**Stored data entries:**

———

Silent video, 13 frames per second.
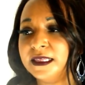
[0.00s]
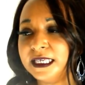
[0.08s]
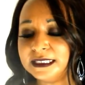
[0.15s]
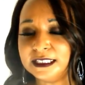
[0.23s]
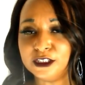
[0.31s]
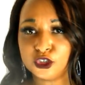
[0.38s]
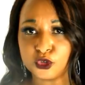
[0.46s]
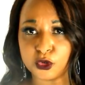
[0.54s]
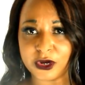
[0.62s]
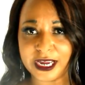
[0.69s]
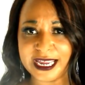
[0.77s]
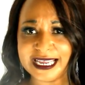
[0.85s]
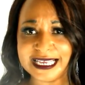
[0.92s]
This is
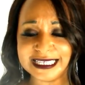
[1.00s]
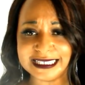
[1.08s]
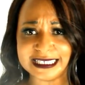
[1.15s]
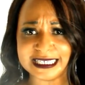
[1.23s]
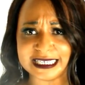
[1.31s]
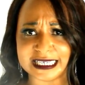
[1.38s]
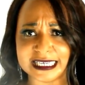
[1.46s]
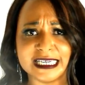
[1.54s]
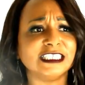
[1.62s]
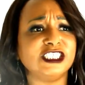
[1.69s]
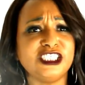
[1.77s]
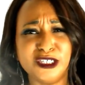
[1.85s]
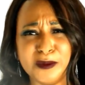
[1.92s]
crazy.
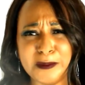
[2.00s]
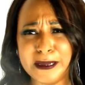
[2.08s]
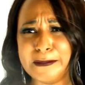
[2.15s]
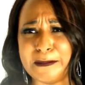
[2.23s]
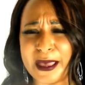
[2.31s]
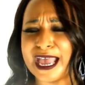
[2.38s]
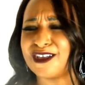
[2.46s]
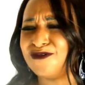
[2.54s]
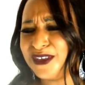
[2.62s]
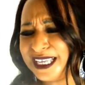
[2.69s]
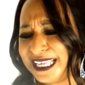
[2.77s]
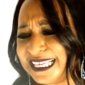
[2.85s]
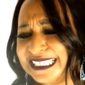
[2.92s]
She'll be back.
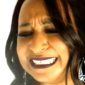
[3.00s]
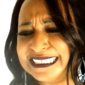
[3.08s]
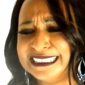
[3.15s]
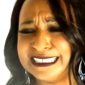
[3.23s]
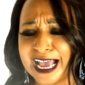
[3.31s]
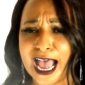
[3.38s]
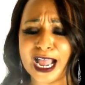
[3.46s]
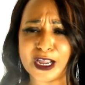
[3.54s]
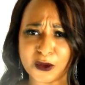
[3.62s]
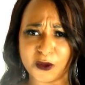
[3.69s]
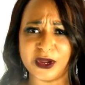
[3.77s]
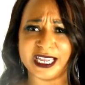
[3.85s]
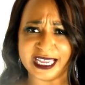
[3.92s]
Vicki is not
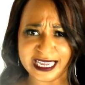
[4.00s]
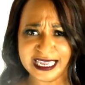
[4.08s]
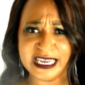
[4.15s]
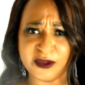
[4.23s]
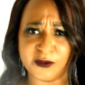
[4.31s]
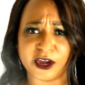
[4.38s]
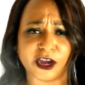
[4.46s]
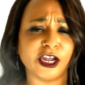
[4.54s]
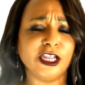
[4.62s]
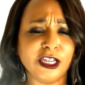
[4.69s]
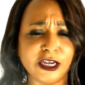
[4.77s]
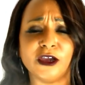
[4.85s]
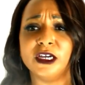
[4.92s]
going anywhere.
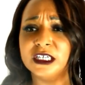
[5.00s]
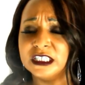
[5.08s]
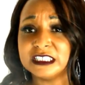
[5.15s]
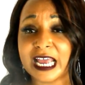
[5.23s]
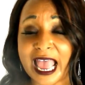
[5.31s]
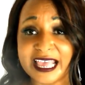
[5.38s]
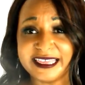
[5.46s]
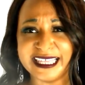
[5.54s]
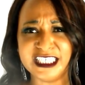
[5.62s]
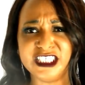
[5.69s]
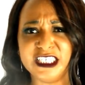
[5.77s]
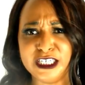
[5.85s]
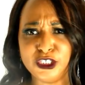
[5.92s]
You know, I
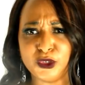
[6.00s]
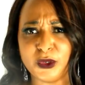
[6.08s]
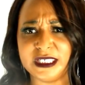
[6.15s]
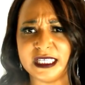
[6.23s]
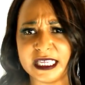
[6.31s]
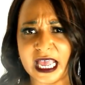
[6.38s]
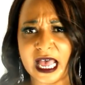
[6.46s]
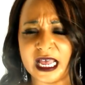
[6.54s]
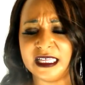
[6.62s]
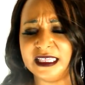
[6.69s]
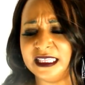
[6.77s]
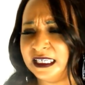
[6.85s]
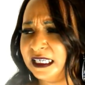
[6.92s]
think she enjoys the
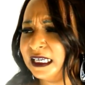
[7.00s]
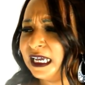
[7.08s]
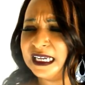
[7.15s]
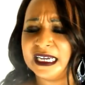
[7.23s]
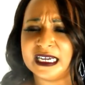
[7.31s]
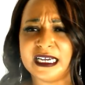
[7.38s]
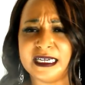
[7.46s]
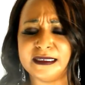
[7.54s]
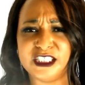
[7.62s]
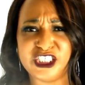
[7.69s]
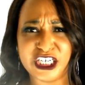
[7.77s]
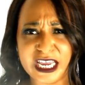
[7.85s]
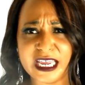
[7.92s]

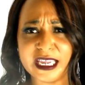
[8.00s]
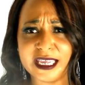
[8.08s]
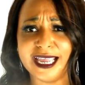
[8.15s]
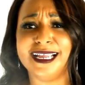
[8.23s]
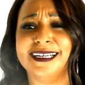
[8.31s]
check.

———

**REQUIRED ACTION:** Reproduce the entries above word for word. Pictures stay out.

**TASK OUTPUT:**
Silent video, 13 frames per second.
[0.00s]
[0.08s]
[0.15s]
[0.23s]
[0.31s]
[0.38s]
[0.46s]
[0.54s]
[0.62s]
[0.69s]
[0.77s]
[0.85s]
[0.92s]
This is
[1.00s]
[1.08s]
[1.15s]
[1.23s]
[1.31s]
[1.38s]
[1.46s]
[1.54s]
[1.62s]
[1.69s]
[1.77s]
[1.85s]
[1.92s]
crazy.
[2.00s]
[2.08s]
[2.15s]
[2.23s]
[2.31s]
[2.38s]
[2.46s]
[2.54s]
[2.62s]
[2.69s]
[2.77s]
[2.85s]
[2.92s]
She'll be back.
[3.00s]
[3.08s]
[3.15s]
[3.23s]
[3.31s]
[3.38s]
[3.46s]
[3.54s]
[3.62s]
[3.69s]
[3.77s]
[3.85s]
[3.92s]
Vicki is not
[4.00s]
[4.08s]
[4.15s]
[4.23s]
[4.31s]
[4.38s]
[4.46s]
[4.54s]
[4.62s]
[4.69s]
[4.77s]
[4.85s]
[4.92s]
going anywhere.
[5.00s]
[5.08s]
[5.15s]
[5.23s]
[5.31s]
[5.38s]
[5.46s]
[5.54s]
[5.62s]
[5.69s]
[5.77s]
[5.85s]
[5.92s]
You know, I
[6.00s]
[6.08s]
[6.15s]
[6.23s]
[6.31s]
[6.38s]
[6.46s]
[6.54s]
[6.62s]
[6.69s]
[6.77s]
[6.85s]
[6.92s]
think she enjoys the
[7.00s]
[7.08s]
[7.15s]
[7.23s]
[7.31s]
[7.38s]
[7.46s]
[7.54s]
[7.62s]
[7.69s]
[7.77s]
[7.85s]
[7.92s]

[8.00s]
[8.08s]
[8.15s]
[8.23s]
[8.31s]
check.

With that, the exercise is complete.